Silver prices on international exchanges also surged to fresh all-time highs, briefly nearing the $98.92 mark. After the sharp rally, prices saw mild profit booking and consolidated in the $98.30 to $98.70 range. Despite the short-term consolidation, overall sentiment for silver remains optimistic due to strong industrial demand and investor interest.
However, analysts caution that silver’s exceptional rise over the past year may lead to periods of consolidation. The metal has significantly outperformed gold, creating the possibility of portfolio rebalancing by market participants in the near term.
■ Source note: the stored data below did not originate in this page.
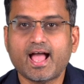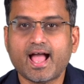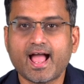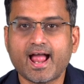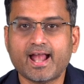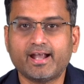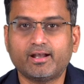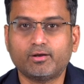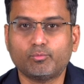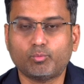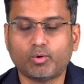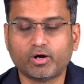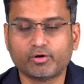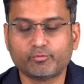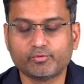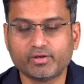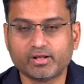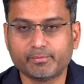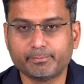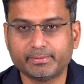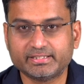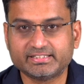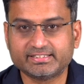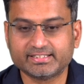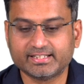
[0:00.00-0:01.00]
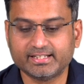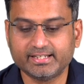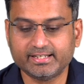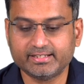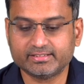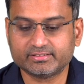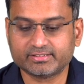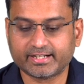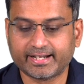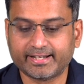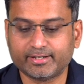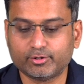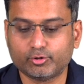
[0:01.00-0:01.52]
And what we are basically
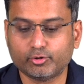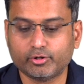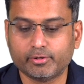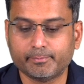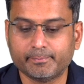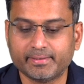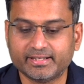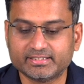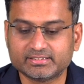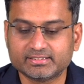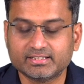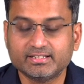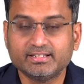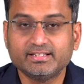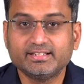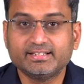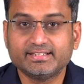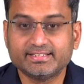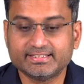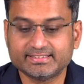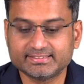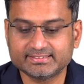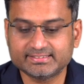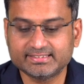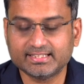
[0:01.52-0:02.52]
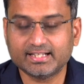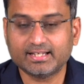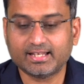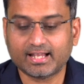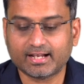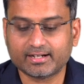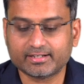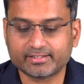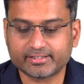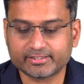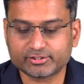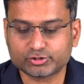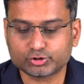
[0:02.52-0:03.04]
trying to image is the
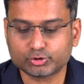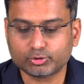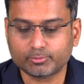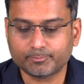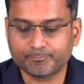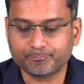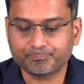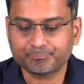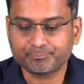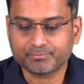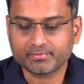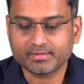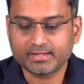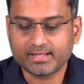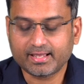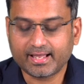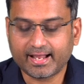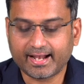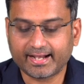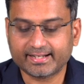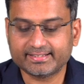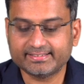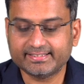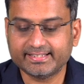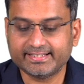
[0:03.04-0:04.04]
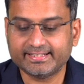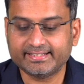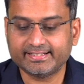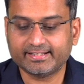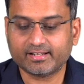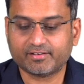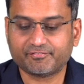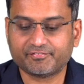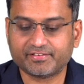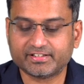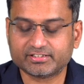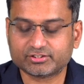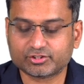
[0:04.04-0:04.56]
lung tissue at the
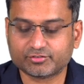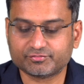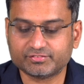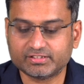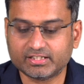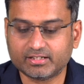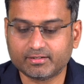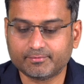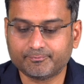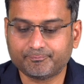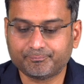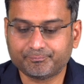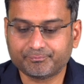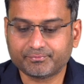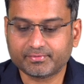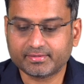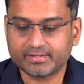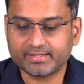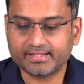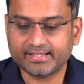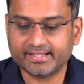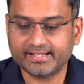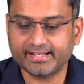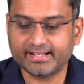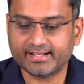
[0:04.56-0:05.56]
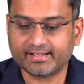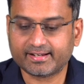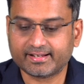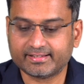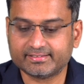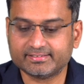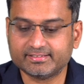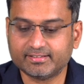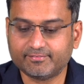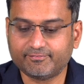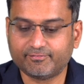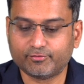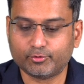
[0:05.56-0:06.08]
interface of the air
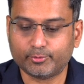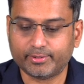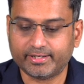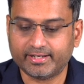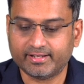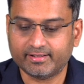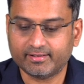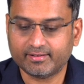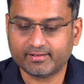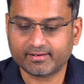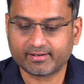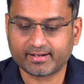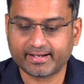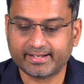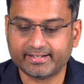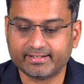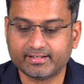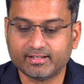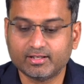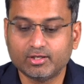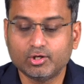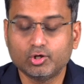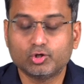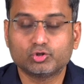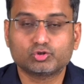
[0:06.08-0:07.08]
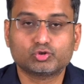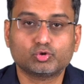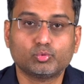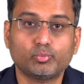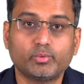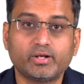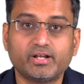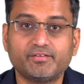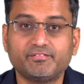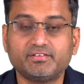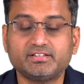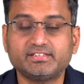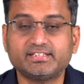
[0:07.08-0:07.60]
and the fluid, right? So
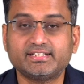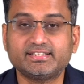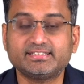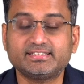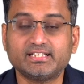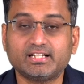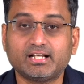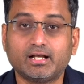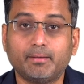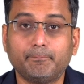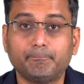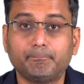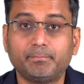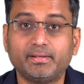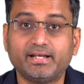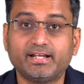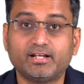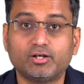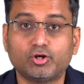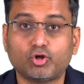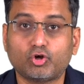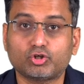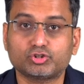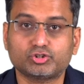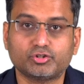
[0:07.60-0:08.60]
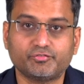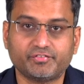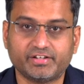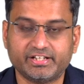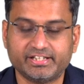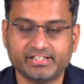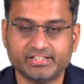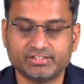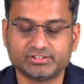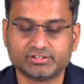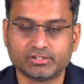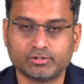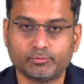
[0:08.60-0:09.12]
whenever there is a complete loss of
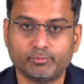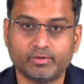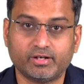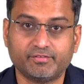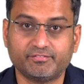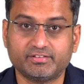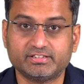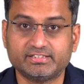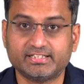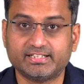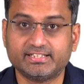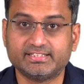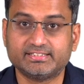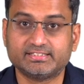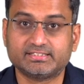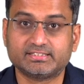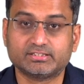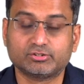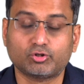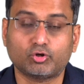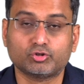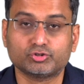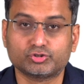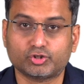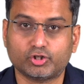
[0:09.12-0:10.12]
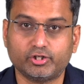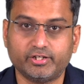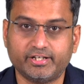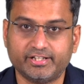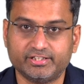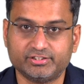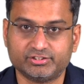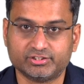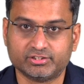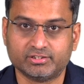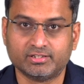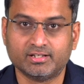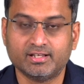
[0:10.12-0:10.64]
aeration, whenever there is
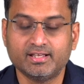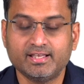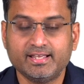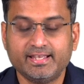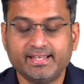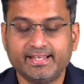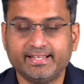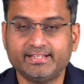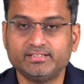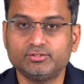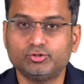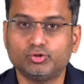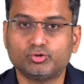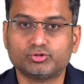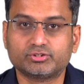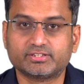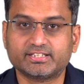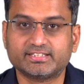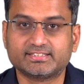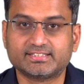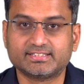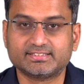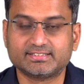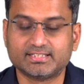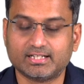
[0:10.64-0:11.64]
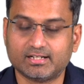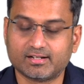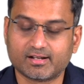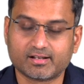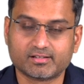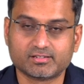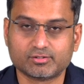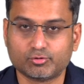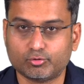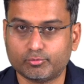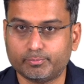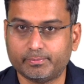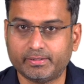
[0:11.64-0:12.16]
consolidation, in those cases, the
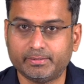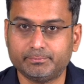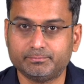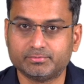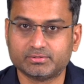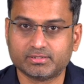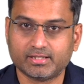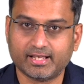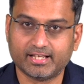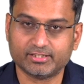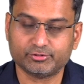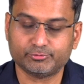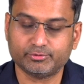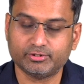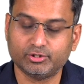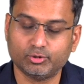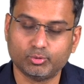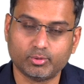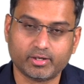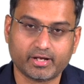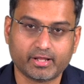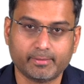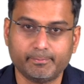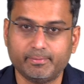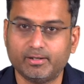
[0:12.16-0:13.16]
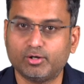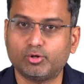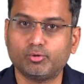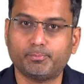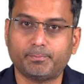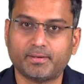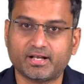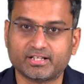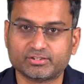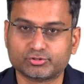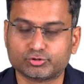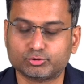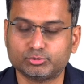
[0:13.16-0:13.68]
ultrasound beams, as we know, are able to
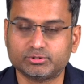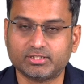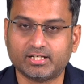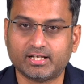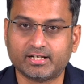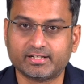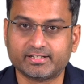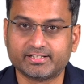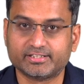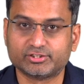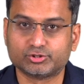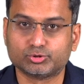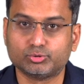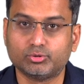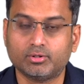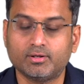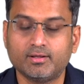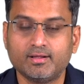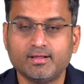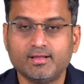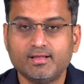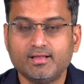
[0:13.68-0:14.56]
pass through the lung tissue.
Rising geopolitical tensions played a major role in boosting precious metal prices. Recent statements from the United States regarding potential military actions in the Middle East increased uncertainty in global financial markets. Reports of increased naval presence and warnings related to nuclear developments added to investor anxiety.
Such geopolitical risks typically support demand for gold and silver, as they are widely considered safe-haven assets during times of political and economic stress. Investors often turn to precious metals to preserve value when global tensions escalate.
Market experts highlighted important technical levels for traders to watch. Gold is expected to find support in the Rs 1,54,650 to Rs 1,52,310 range, while resistance is seen between Rs 1,58,850 and Rs 1,60,150. For silver, support levels are placed between Rs 3,20,810 and Rs 3,10,170, with resistance seen in the Rs 3,31,810 to Rs 3,37,470 zone.
A recent market report suggested that silver’s rally of more than 200 percent over the past twelve months, compared to gold’s approximately 80 percent rise, may create favorable conditions for gold in the near term. As silver prices remain elevated, investors could shift focus back toward gold, leading to relative strength in the yellow metal.
Silver’s sharp climb from around Rs 60,000 to over Rs 3,20,000 per kilogram indicates the possibility of consolidation at higher levels. Market participants may adopt a cautious approach, balancing profits while monitoring global economic signals.
Overall, the outlook for precious metals remains constructive, supported by global uncertainty, currency fluctuations, and sustained investment demand.